= Assignment =
Everything in the listing below should be repeated verbatim, apart from the pictures.

= Entries provided =

----

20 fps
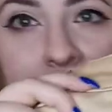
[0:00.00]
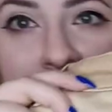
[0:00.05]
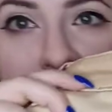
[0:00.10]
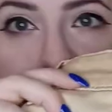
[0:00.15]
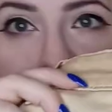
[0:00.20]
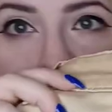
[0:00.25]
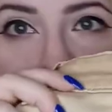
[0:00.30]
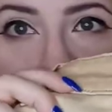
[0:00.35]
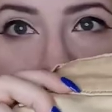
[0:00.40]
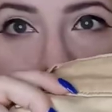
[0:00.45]

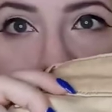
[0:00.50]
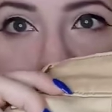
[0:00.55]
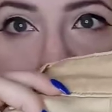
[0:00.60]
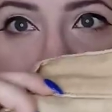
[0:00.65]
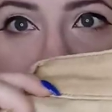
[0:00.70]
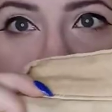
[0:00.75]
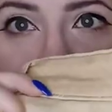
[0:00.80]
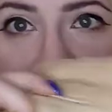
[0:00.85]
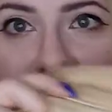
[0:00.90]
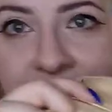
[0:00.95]
Just like a
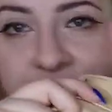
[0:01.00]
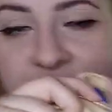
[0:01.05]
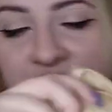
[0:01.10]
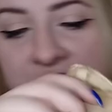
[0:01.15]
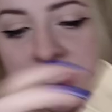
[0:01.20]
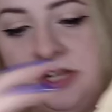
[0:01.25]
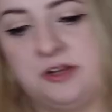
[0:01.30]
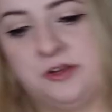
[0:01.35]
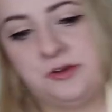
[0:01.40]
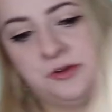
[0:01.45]
khaki
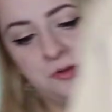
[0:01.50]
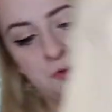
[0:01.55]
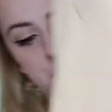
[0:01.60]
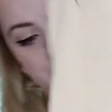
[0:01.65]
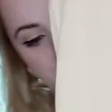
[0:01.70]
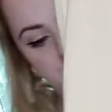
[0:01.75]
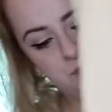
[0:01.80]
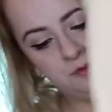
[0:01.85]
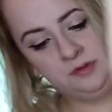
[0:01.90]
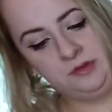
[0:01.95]

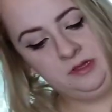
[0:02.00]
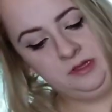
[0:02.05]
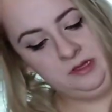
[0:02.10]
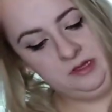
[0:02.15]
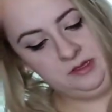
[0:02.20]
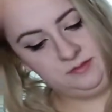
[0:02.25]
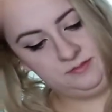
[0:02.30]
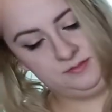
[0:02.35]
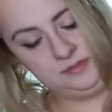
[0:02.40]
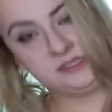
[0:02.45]
chino
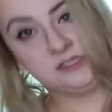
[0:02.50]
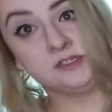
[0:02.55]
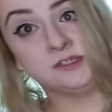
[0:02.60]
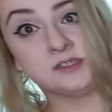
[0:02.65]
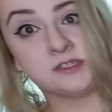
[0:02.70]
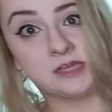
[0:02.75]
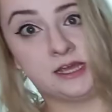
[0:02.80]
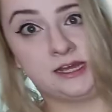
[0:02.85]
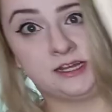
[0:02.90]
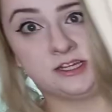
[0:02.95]
business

----

= Solved problem =
20 fps
[0:00.00]
[0:00.05]
[0:00.10]
[0:00.15]
[0:00.20]
[0:00.25]
[0:00.30]
[0:00.35]
[0:00.40]
[0:00.45]

[0:00.50]
[0:00.55]
[0:00.60]
[0:00.65]
[0:00.70]
[0:00.75]
[0:00.80]
[0:00.85]
[0:00.90]
[0:00.95]
Just like a
[0:01.00]
[0:01.05]
[0:01.10]
[0:01.15]
[0:01.20]
[0:01.25]
[0:01.30]
[0:01.35]
[0:01.40]
[0:01.45]
khaki
[0:01.50]
[0:01.55]
[0:01.60]
[0:01.65]
[0:01.70]
[0:01.75]
[0:01.80]
[0:01.85]
[0:01.90]
[0:01.95]

[0:02.00]
[0:02.05]
[0:02.10]
[0:02.15]
[0:02.20]
[0:02.25]
[0:02.30]
[0:02.35]
[0:02.40]
[0:02.45]
chino
[0:02.50]
[0:02.55]
[0:02.60]
[0:02.65]
[0:02.70]
[0:02.75]
[0:02.80]
[0:02.85]
[0:02.90]
[0:02.95]
business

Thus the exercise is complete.